Unterm Leuchtfeuer
Leuchtturm-Tragikomödie von Arne Christophersen
Paul Gebhardt ist seit 14 Jahren Leuchtturmwärter. Seine einzigen sozialen Kontakte sind Postschiffer Herbert und die 45 Assistenten, die er bisher verschlissen hat. Nummer 46 ist Bengt – und der muss bleiben. Denn dies ist seine letzte Chance, nicht wegen Spielschulden und Betrug im Gefängnis zu landen. Doch Paul macht es ihm nicht leicht. Am liebsten würde er auf Assistenten verzichten, mit der Motorsäge Kunstwerke aus Strandgut schnitzen und die Möwen abknallen, die seinen Turm vollkacken. Er stellt klare Regeln für das Zusammenleben auf – und jeder Tag bringt neue Eskalationen. Dann taucht eines Tages Nina auf, Pauls erwachsene Tochter. Sie schafft, was Bengt trotz ständiger Versuche nicht gelungen ist: Die beiden Männer beginnen, sich anzunähern. Gerade zur richtigen Zeit, denn ein Schicksalsschlag ist nicht mehr fern.

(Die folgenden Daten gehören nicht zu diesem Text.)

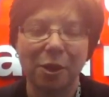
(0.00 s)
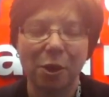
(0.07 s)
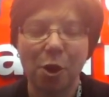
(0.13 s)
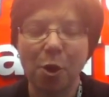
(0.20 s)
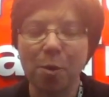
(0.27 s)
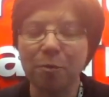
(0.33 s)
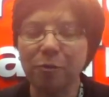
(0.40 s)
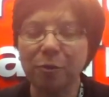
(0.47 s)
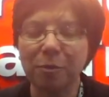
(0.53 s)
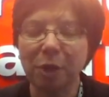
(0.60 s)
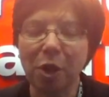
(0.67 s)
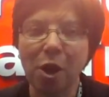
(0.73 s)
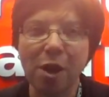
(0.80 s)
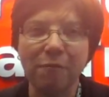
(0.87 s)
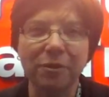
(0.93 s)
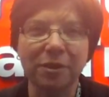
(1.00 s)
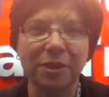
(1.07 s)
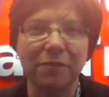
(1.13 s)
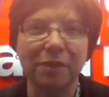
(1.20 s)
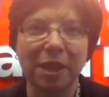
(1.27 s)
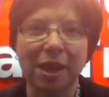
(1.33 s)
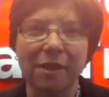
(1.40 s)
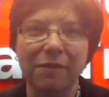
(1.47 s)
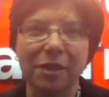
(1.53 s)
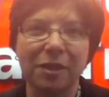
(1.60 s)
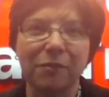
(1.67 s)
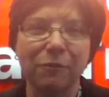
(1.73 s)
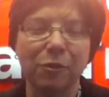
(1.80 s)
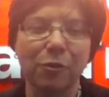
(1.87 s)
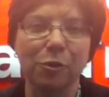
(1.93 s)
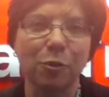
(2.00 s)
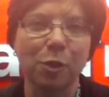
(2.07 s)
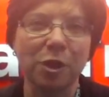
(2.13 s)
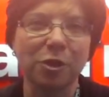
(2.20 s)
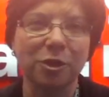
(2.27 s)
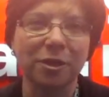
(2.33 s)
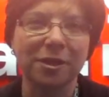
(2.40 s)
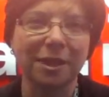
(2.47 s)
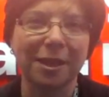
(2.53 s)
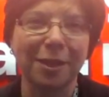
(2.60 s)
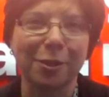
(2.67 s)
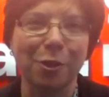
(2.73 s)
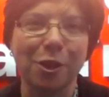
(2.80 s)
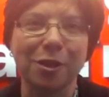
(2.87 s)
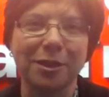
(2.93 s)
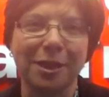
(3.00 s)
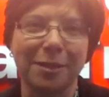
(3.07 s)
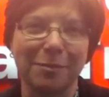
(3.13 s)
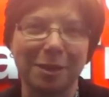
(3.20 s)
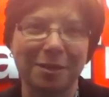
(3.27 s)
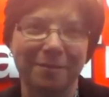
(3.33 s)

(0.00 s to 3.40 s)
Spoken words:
home from the conference, if they have any further questions, they can contact me.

Arne Christophersen erschafft eine kleine Leuchtturm-Welt, in der Generationen und Charaktere aufeinanderprallen und schließlich doch ineinandergreifen.
Stimmen
Dann doch weniger harmlos als vermutet: Neue Tragikomödie im Chemnitzer Spinnbau „Unterm Leuchtfeuer“
Maurice Querner | Freie Presse | 2.02.2026
Die Ausgangslage verspricht Reibung, und Regisseur Philipp Otto lässt sich inszenatorisch und atmosphärisch einiges einfallen, um Längen zu vermeiden. Das Bühnenbild von Norman Heinrich, das uns ins spartanische Innere eines Leuchtturms führt, ist absolut stimmig. […] Zwischen Koppermann und Bullack stimmt die Chemie. Sie beweisen genau wie Wolfgang Adam als Postbote Herbert (schön, ihn mal wieder auf der Bühne zu erleben) hohe komödiantische Passion, Vera Cosima Gutmann spielt Pauls Tochter Nina berührend. […] Wenn am Ende das Licht des Turms über die Szenerie streicht, ist die Tonalität eine völlig andere. Die Tragikomödie löst ihr Versprechen ein: Lachen und Tränen liegen nun so eng beieinander, wie es nur das Leben schreiben kann. Der permanente Schlagabtausch weicht einer Stille, die dann doch sehr ans Herz geht.